Why aren't you here?
Don't you love us anymore?
Chapter Eight
"Questions. Accusations. Lies. I'm sick of it all."
"Yes, sir," said my adjutant. "This..."
"Reinhard couldn't get anything on me. Ernst isn't going to do it. There's nothing for them to get."
"No, sir. They..."
"They envy my success, Josef, but they're not going to beat me. I'm loyal. No one can say I'm not loyal."
"No, sir. This also..."
"They've got no proof. No evidence. And they'll never have any."
My adjutant tried to hand me another paper as I paced in my office. Each time I put my full weight on my leg, the pain in my thigh forced me to stop until the pain subsided. An artillery shell exploded in the distance. My head was pounding. The pain in my thigh made me nauseous. My adjutant held out the paper. I brushed his arm aside.
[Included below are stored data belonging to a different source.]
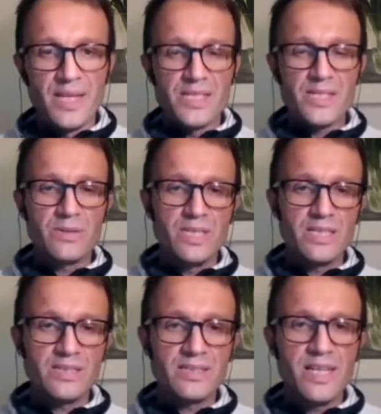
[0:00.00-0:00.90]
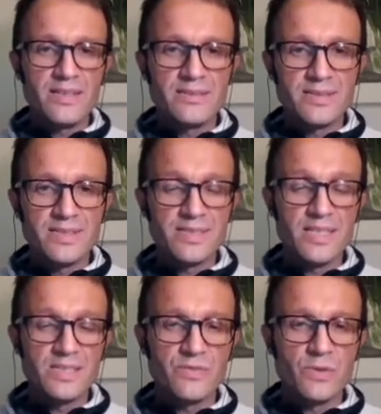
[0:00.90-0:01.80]
So Xthin
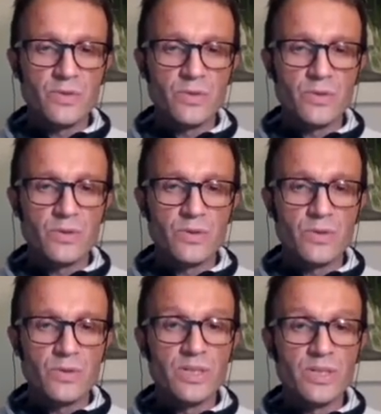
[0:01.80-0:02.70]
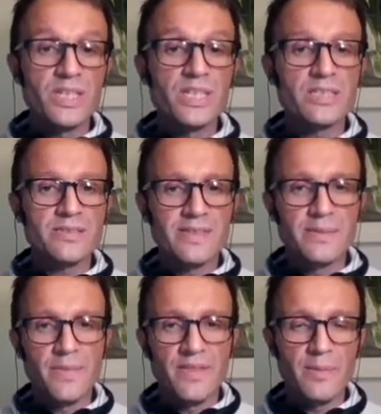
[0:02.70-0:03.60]
stands for
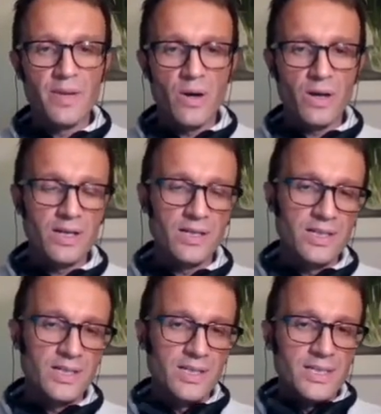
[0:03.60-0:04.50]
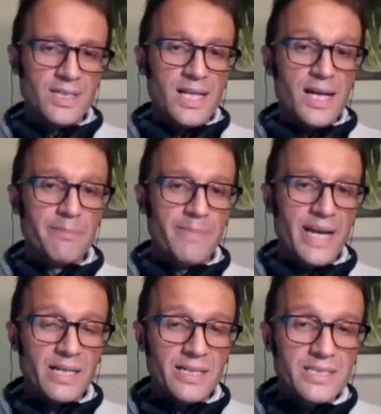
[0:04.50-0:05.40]
Xthin Thin Block, a
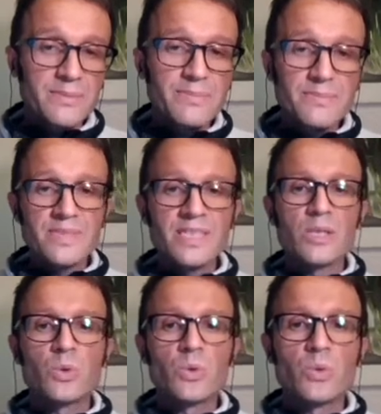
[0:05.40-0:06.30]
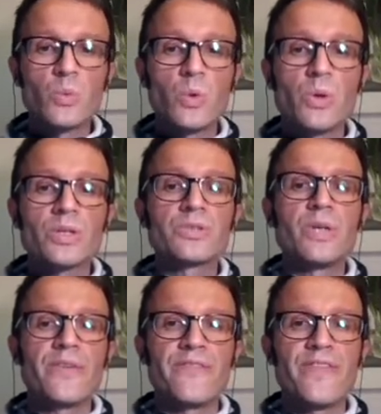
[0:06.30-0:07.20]
mechanism that works to
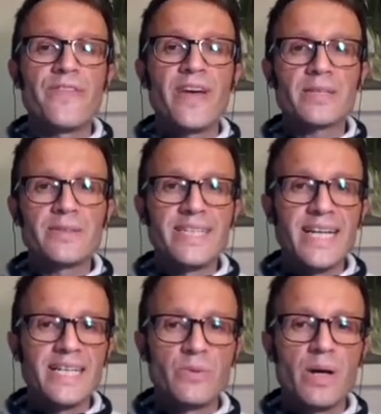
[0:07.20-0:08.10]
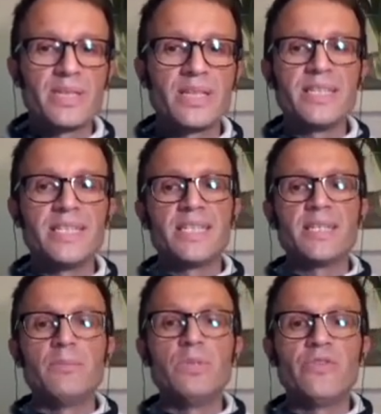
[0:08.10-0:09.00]
effectively and rapidly
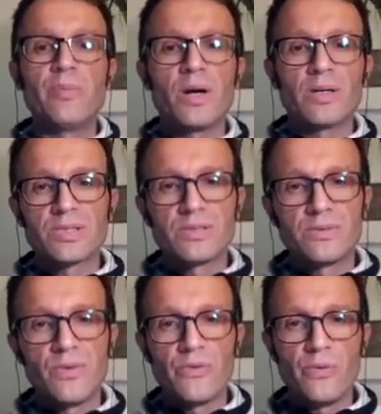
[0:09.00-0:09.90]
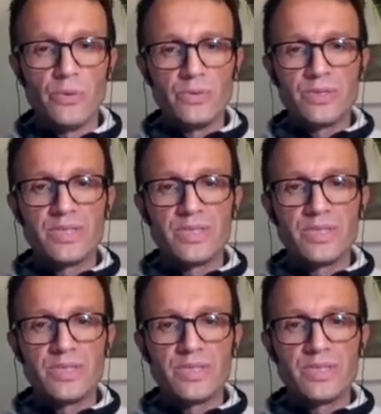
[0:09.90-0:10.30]
move blocks through the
"The Party is my life. I'd never betray the Party. Just because some Jews tried to..."
"This telegram also came for you, sir."
"From whom?"
"I didn't open it, sir."
I took it from him, and tore open the envelope.
ALL NEGOTIATIONS SUSPENDED
CAMPS LIBERATED BY ADVANCING FRONT
AHORA HABLO ESPAÑOL
THE FIGHTING DAYS WERE BEST
DIETER
I crushed the paper.
"Kommandant ?"
"Sieg heil," I said.
I tossed the telegram aside. Pain seared my thigh. Another shell shook the air.
"Sieg heil."
"Heil. Heil," said Hans as he marched about my bedroom.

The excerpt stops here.